多くのリスクを抱えて組織を運営しなければならない立場と、その組織から給与という形で報酬をもらう立場では明らかにプレッシャーの受け方が違うからです。
こういったプレッシャーを含めて、何かを達成した時の喜びの大きさとか、経営に関わっているが故の面白さがいろいろあることは確かです。
しかしながら、すべての人にこの「経営の世界」或いは「経営者の苦労」というものを伝える必要はありません。
というのは、「経営の面白味」となると興味を示す人が、かなり限られると思うからです。
世の中で、リスクを厭わず、経営を目指すタイプは少数派と言わざるを得ません。
私がここでお勧めしたいのは
「経営者が、『経営』という立場を少し離れて『専門性』の方にやや軸足を置いて我が社をアピールしていただきたい。

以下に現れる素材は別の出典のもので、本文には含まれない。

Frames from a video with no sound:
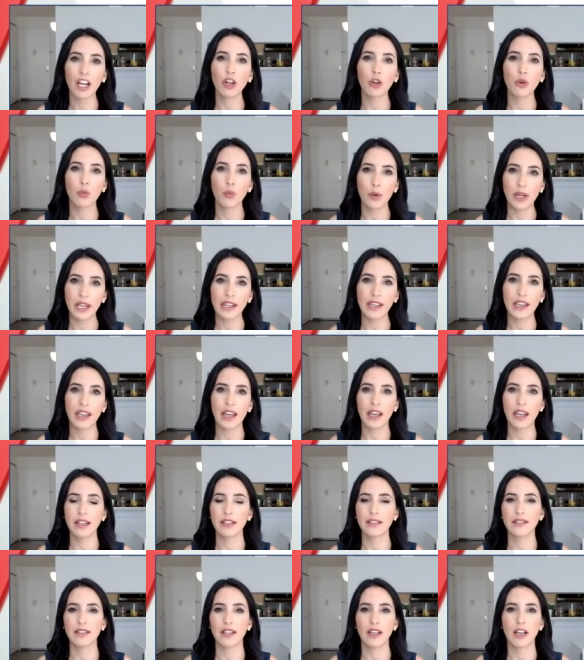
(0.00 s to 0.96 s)

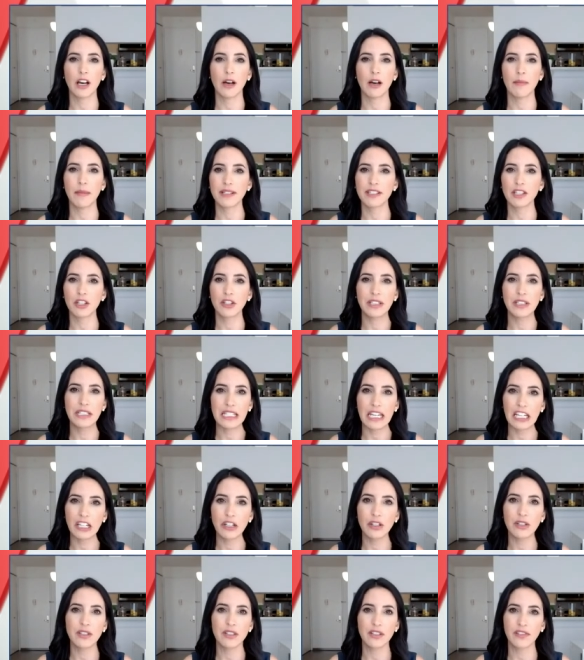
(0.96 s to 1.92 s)
weekend, uh, Hamas
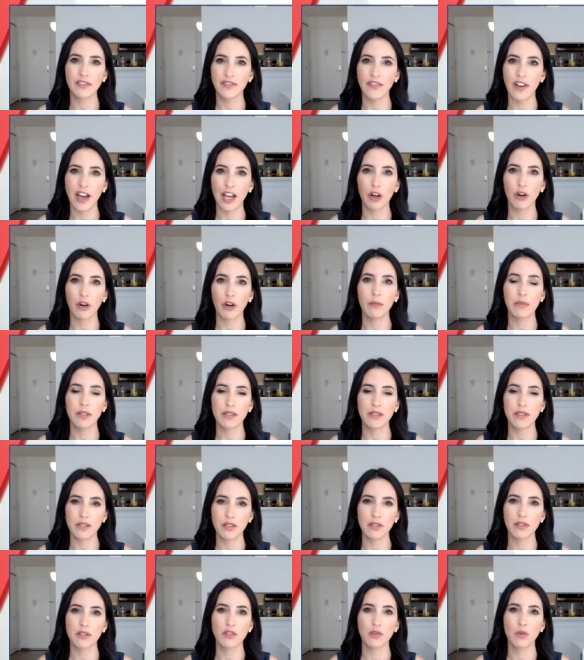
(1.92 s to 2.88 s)
continued to fire
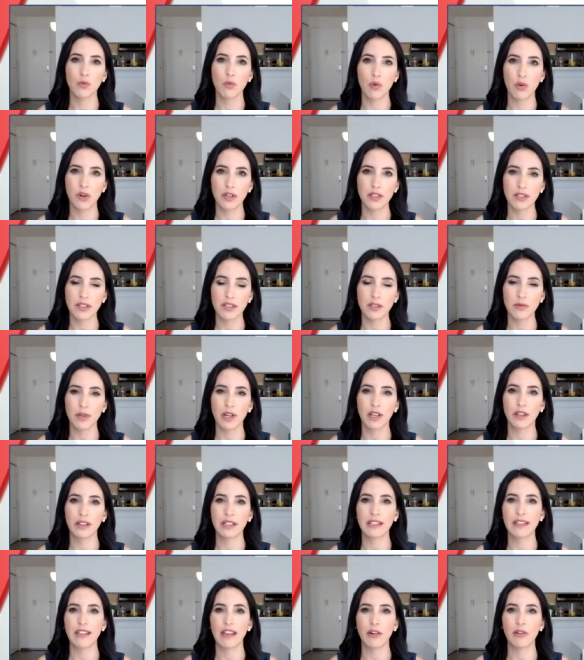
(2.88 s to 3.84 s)
missiles towards
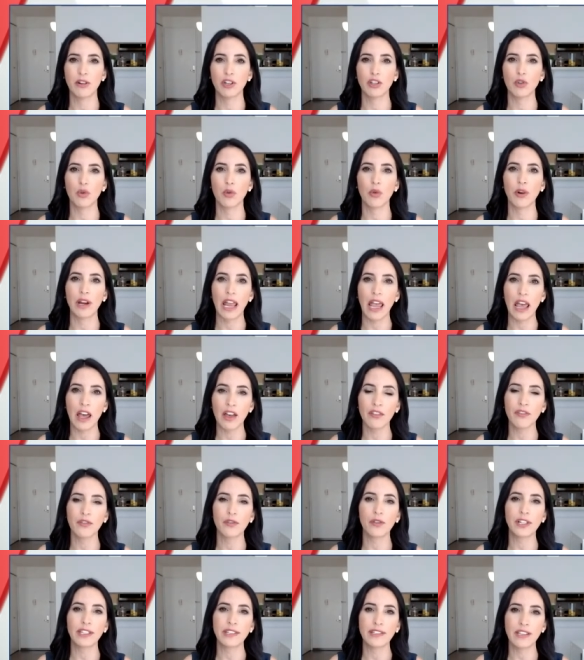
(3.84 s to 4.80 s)
Israeli territory
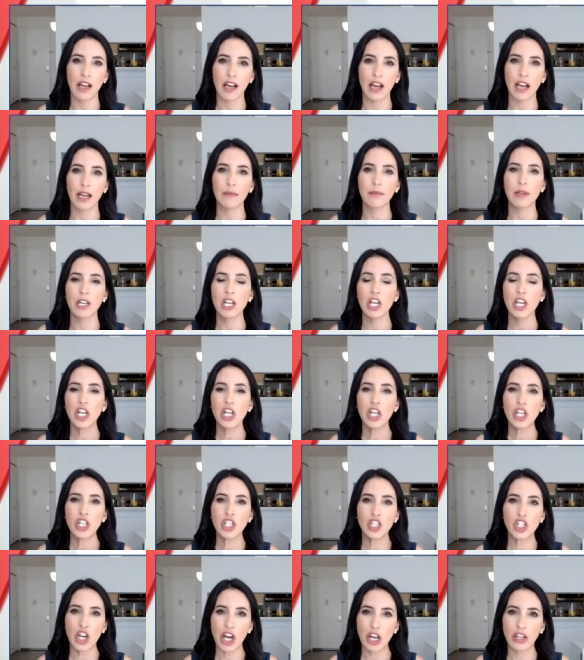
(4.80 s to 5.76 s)
every time
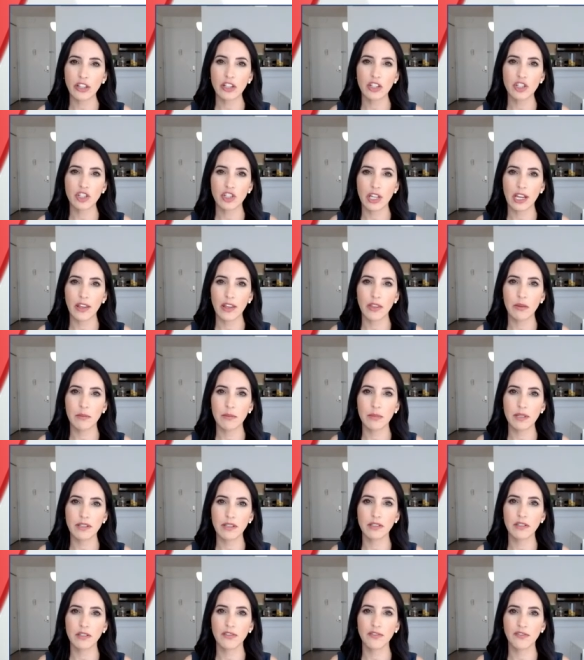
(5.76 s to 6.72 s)
challenging the
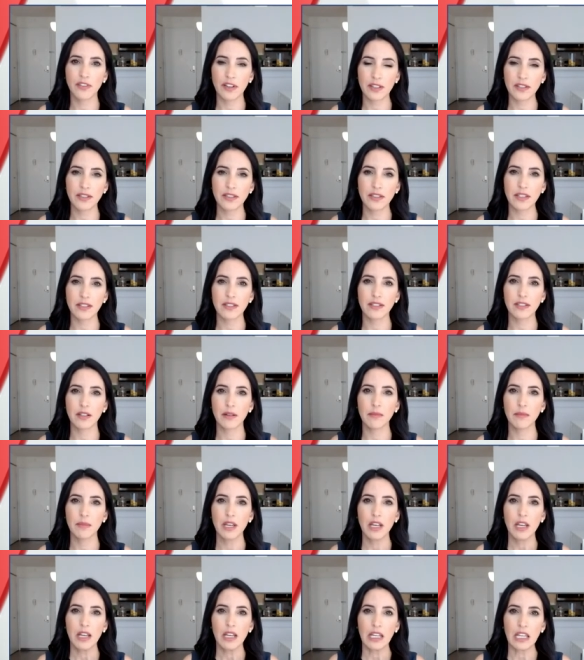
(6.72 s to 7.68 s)
missile defense
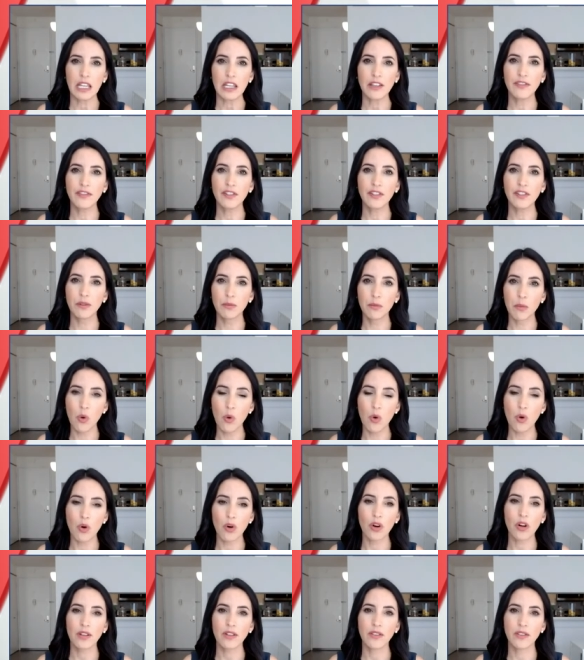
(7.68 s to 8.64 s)
system even
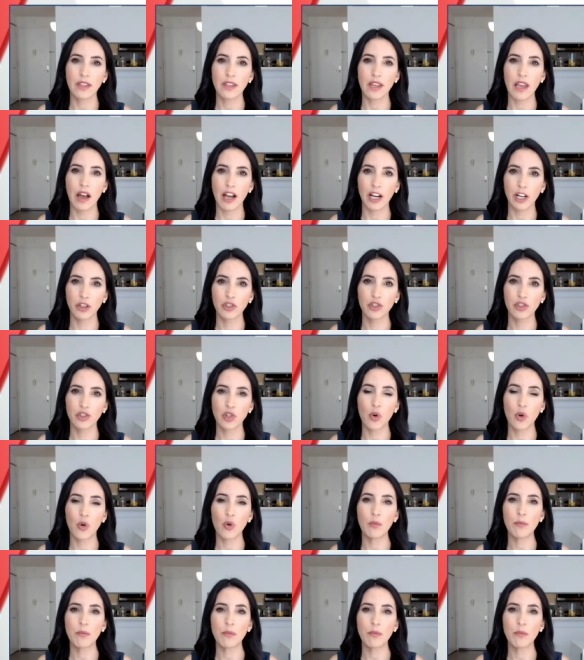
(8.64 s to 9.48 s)
more. The Iron Dome,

」
ということです。
というのは、限られた時間の中で自社のことを何か訴えるとすれば、「経営者の苦労」よりも「専門性の面白さ」の方が断然興味深いからです。
どうせ伝わりにくいのであれば、「経営の苦労」の方は捨てて「専門性」の方を上手に伝えるよう注力しましょうよ、という提案なのです。